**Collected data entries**
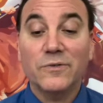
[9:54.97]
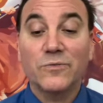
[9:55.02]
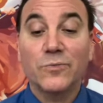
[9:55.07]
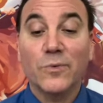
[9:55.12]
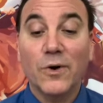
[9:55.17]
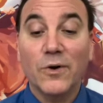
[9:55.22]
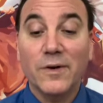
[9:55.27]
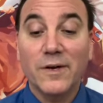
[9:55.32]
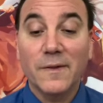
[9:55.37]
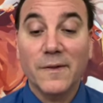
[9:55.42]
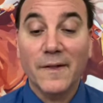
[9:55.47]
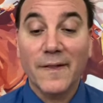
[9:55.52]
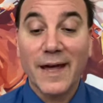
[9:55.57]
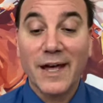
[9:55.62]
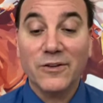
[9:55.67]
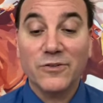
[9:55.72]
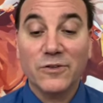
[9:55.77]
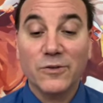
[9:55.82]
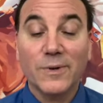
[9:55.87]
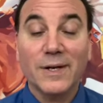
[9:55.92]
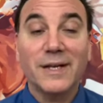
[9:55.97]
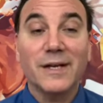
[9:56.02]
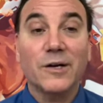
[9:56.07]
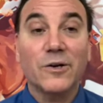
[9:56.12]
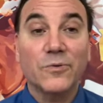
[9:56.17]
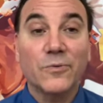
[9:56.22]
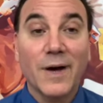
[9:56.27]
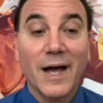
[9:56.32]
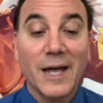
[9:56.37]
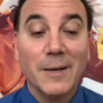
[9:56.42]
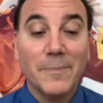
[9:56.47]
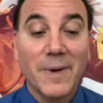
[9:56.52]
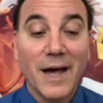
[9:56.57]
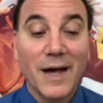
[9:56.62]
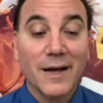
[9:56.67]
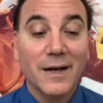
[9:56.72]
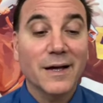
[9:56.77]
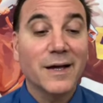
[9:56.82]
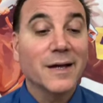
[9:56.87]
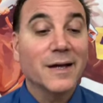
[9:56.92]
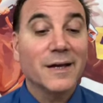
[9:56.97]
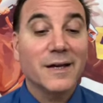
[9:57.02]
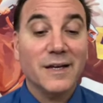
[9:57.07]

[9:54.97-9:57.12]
rode in the last 3. He'll ride back.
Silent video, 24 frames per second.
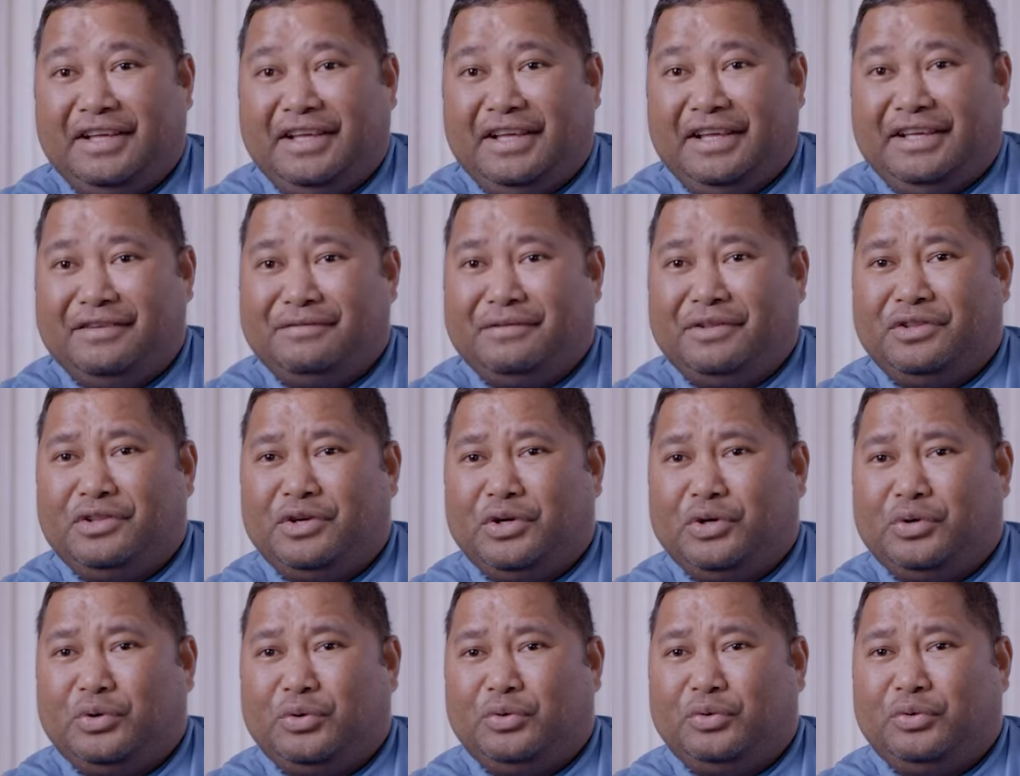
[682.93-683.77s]
Even
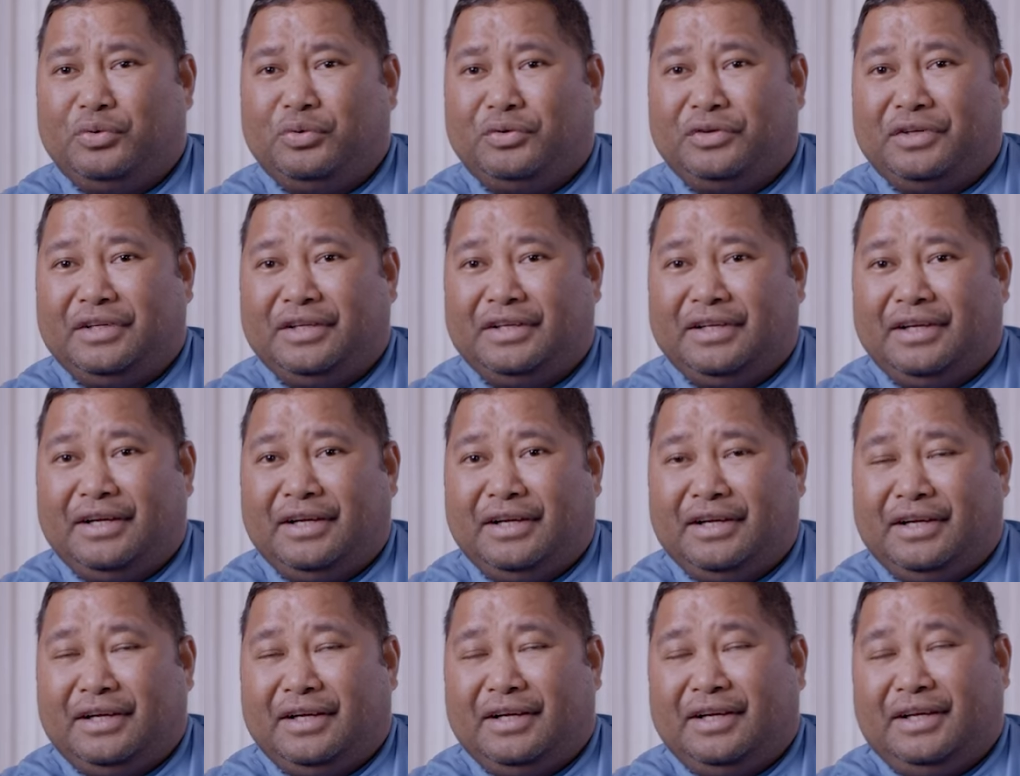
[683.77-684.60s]
though
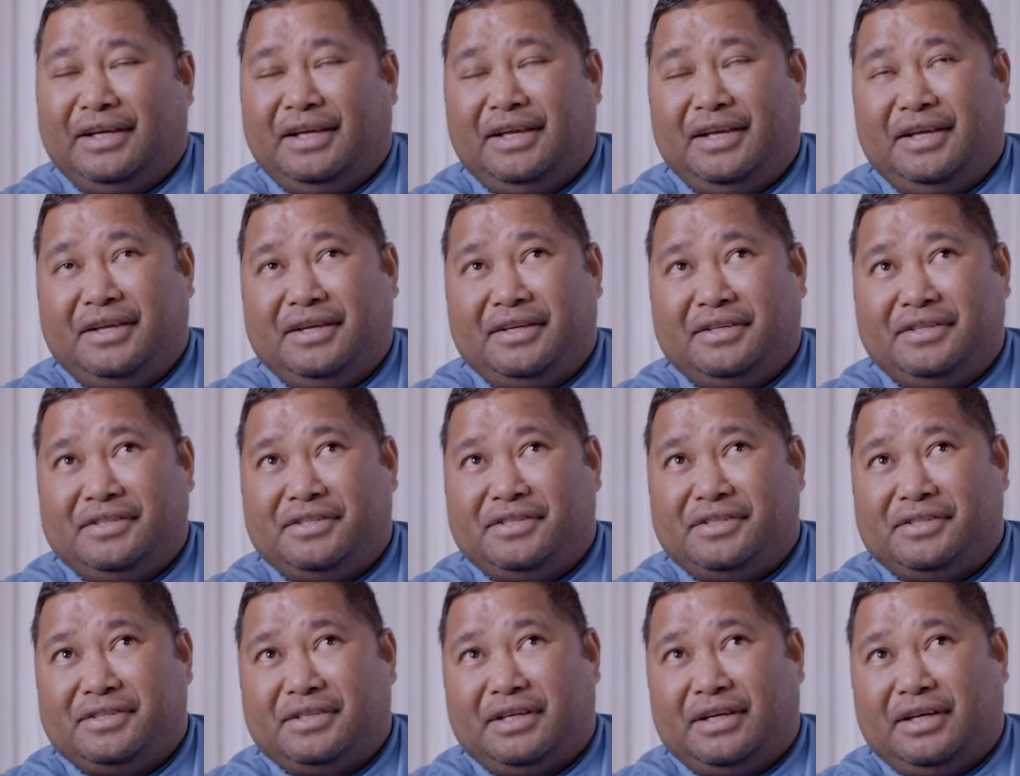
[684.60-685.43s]

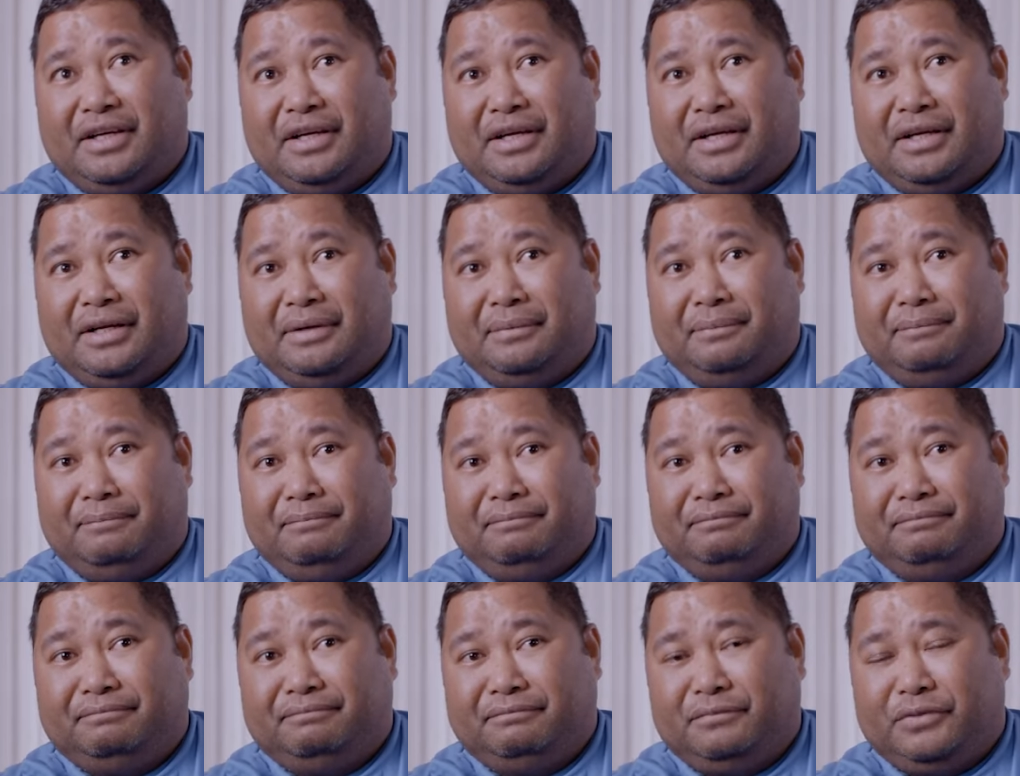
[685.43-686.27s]
his
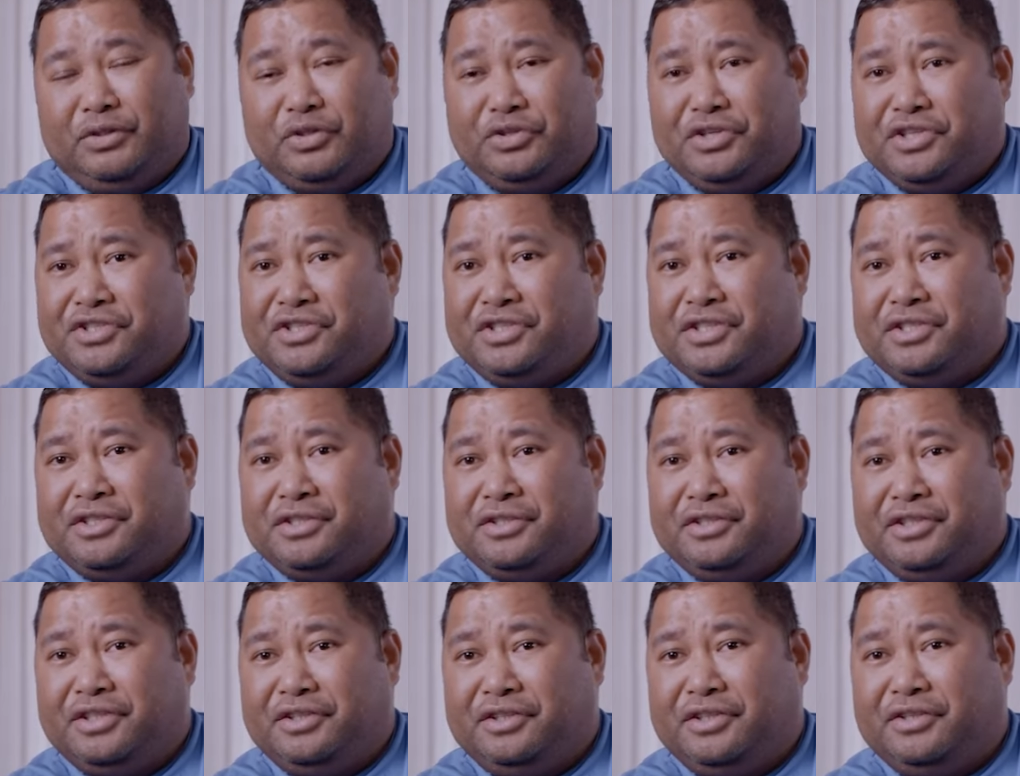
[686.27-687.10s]

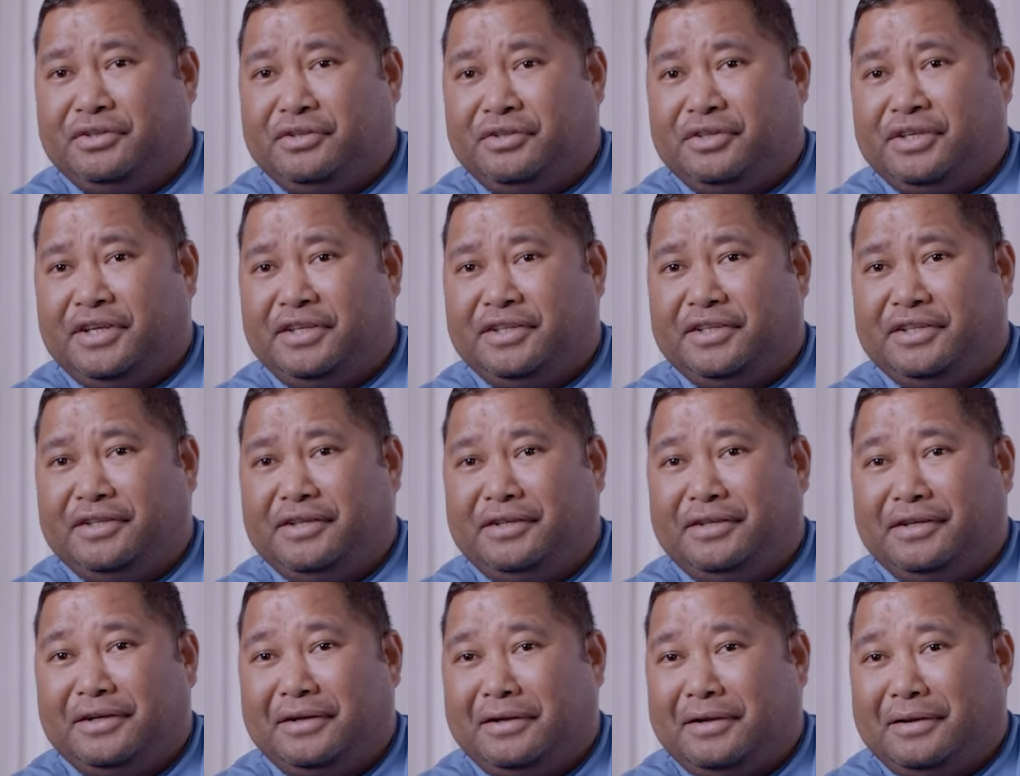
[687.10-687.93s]
condition deteriorated,
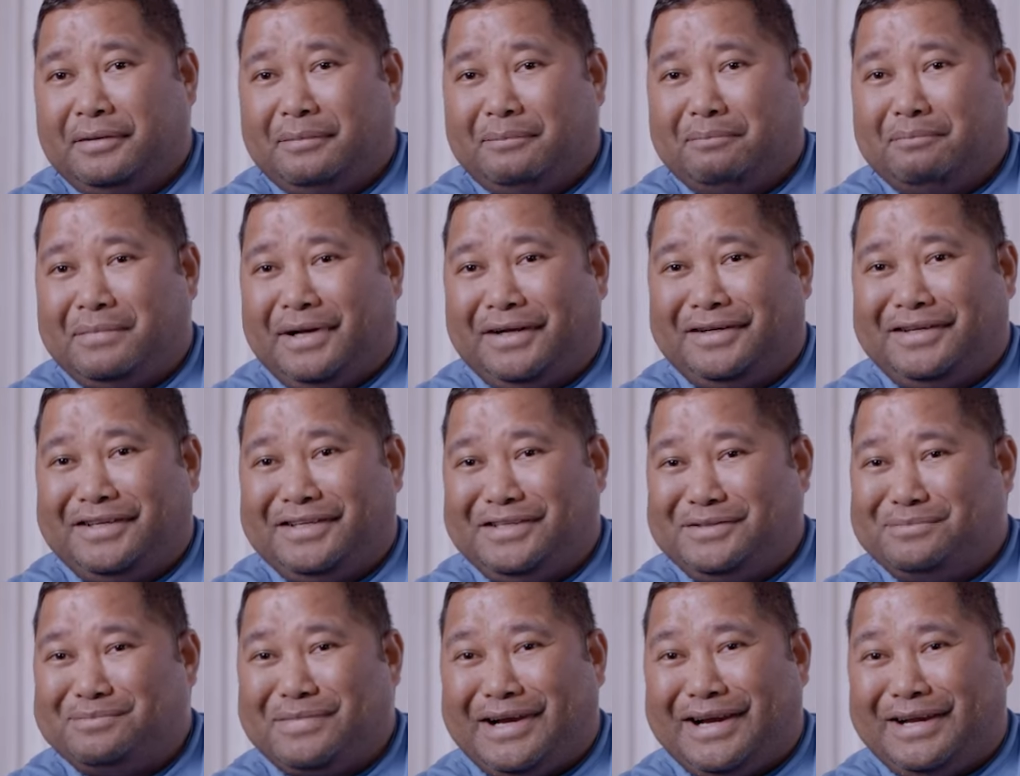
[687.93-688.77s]
but
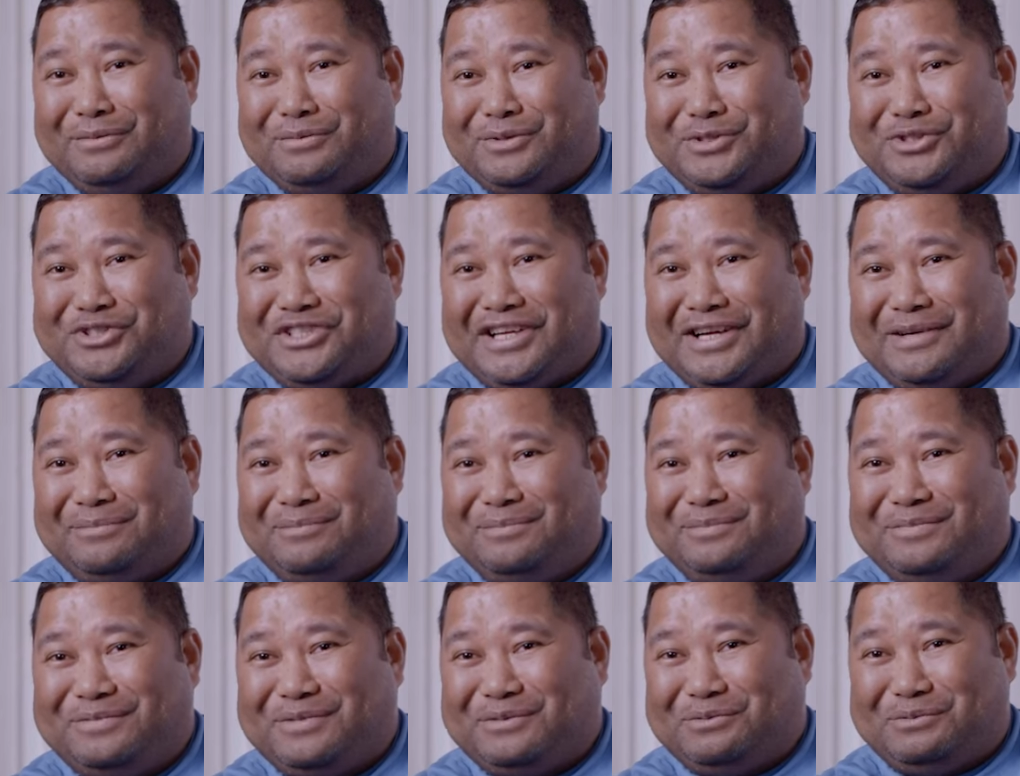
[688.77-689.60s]
his mind was sharp,
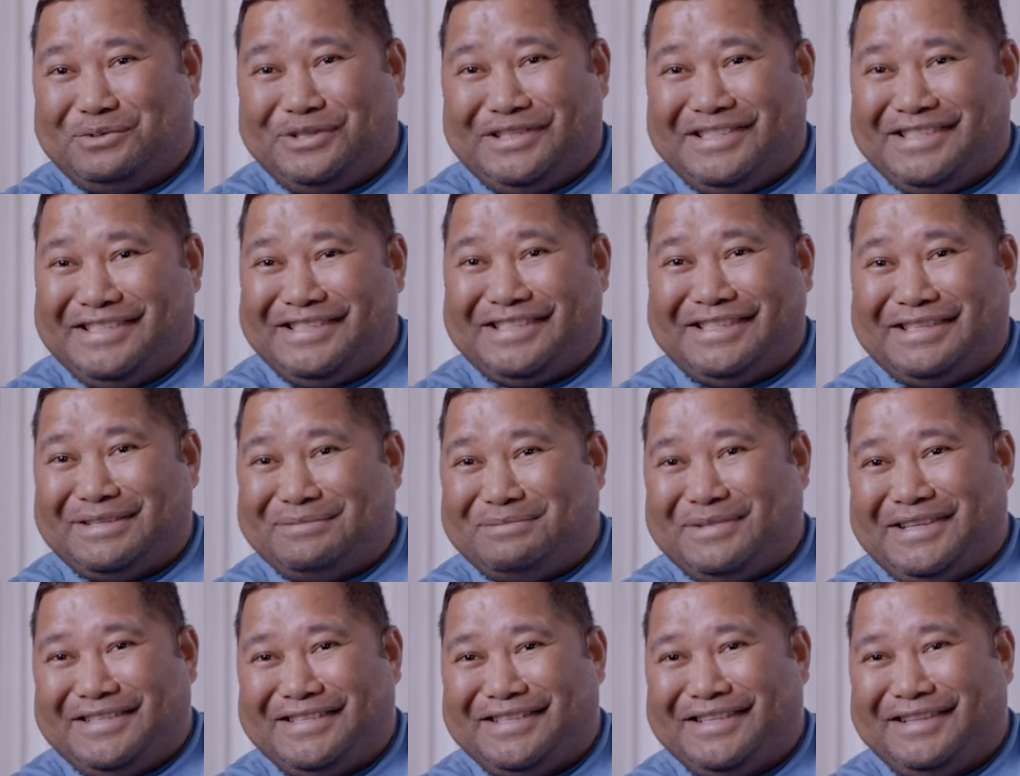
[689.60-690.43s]
which is an
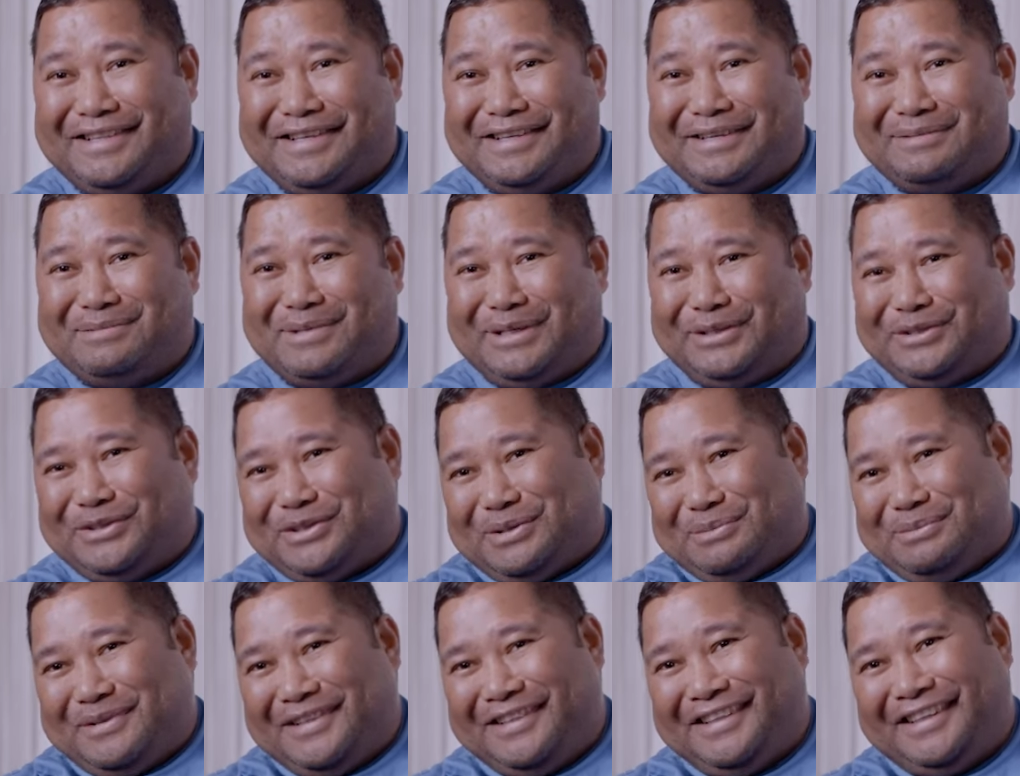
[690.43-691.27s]
amazing thing about
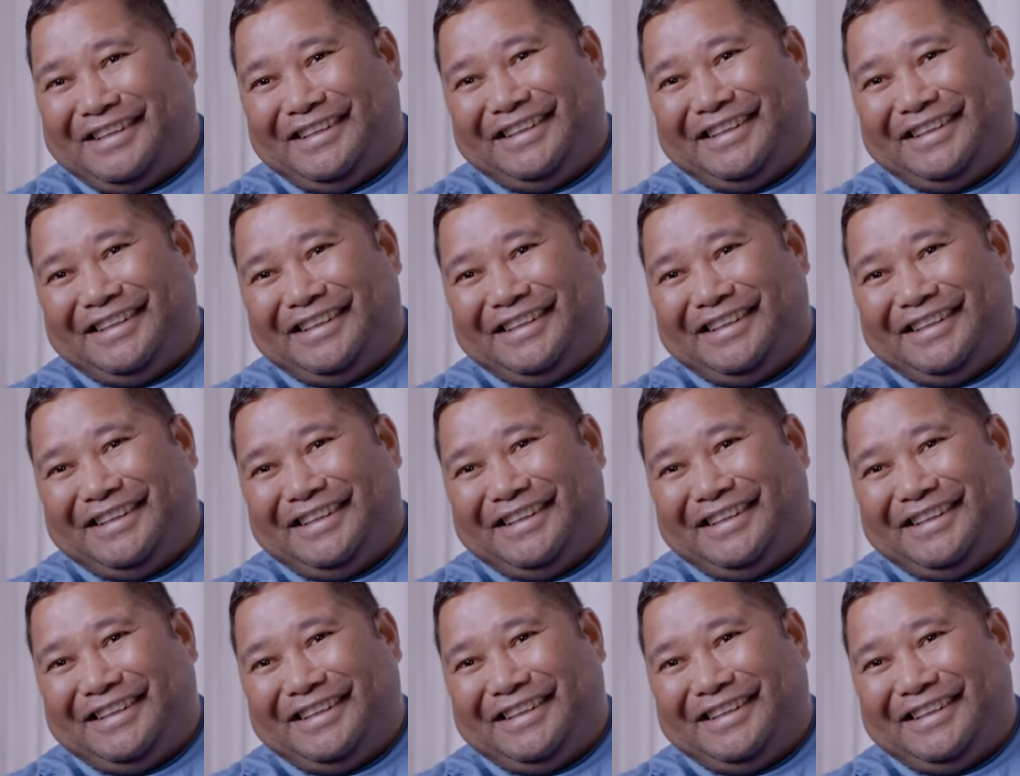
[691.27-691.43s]
Tommy.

**EXERCISE AIM**
Copy out all the data exactly; skip the pictures.

**RESPONSE TO THE EXERCISE**
[9:54.97]
[9:55.02]
[9:55.07]
[9:55.12]
[9:55.17]
[9:55.22]
[9:55.27]
[9:55.32]
[9:55.37]
[9:55.42]
[9:55.47]
[9:55.52]
[9:55.57]
[9:55.62]
[9:55.67]
[9:55.72]
[9:55.77]
[9:55.82]
[9:55.87]
[9:55.92]
[9:55.97]
[9:56.02]
[9:56.07]
[9:56.12]
[9:56.17]
[9:56.22]
[9:56.27]
[9:56.32]
[9:56.37]
[9:56.42]
[9:56.47]
[9:56.52]
[9:56.57]
[9:56.62]
[9:56.67]
[9:56.72]
[9:56.77]
[9:56.82]
[9:56.87]
[9:56.92]
[9:56.97]
[9:57.02]
[9:57.07]

[9:54.97-9:57.12]
rode in the last 3. He'll ride back.
Silent video, 24 frames per second.
[682.93-683.77s]
Even
[683.77-684.60s]
though
[684.60-685.43s]

[685.43-686.27s]
his
[686.27-687.10s]

[687.10-687.93s]
condition deteriorated,
[687.93-688.77s]
but
[688.77-689.60s]
his mind was sharp,
[689.60-690.43s]
which is an
[690.43-691.27s]
amazing thing about
[691.27-691.43s]
Tommy.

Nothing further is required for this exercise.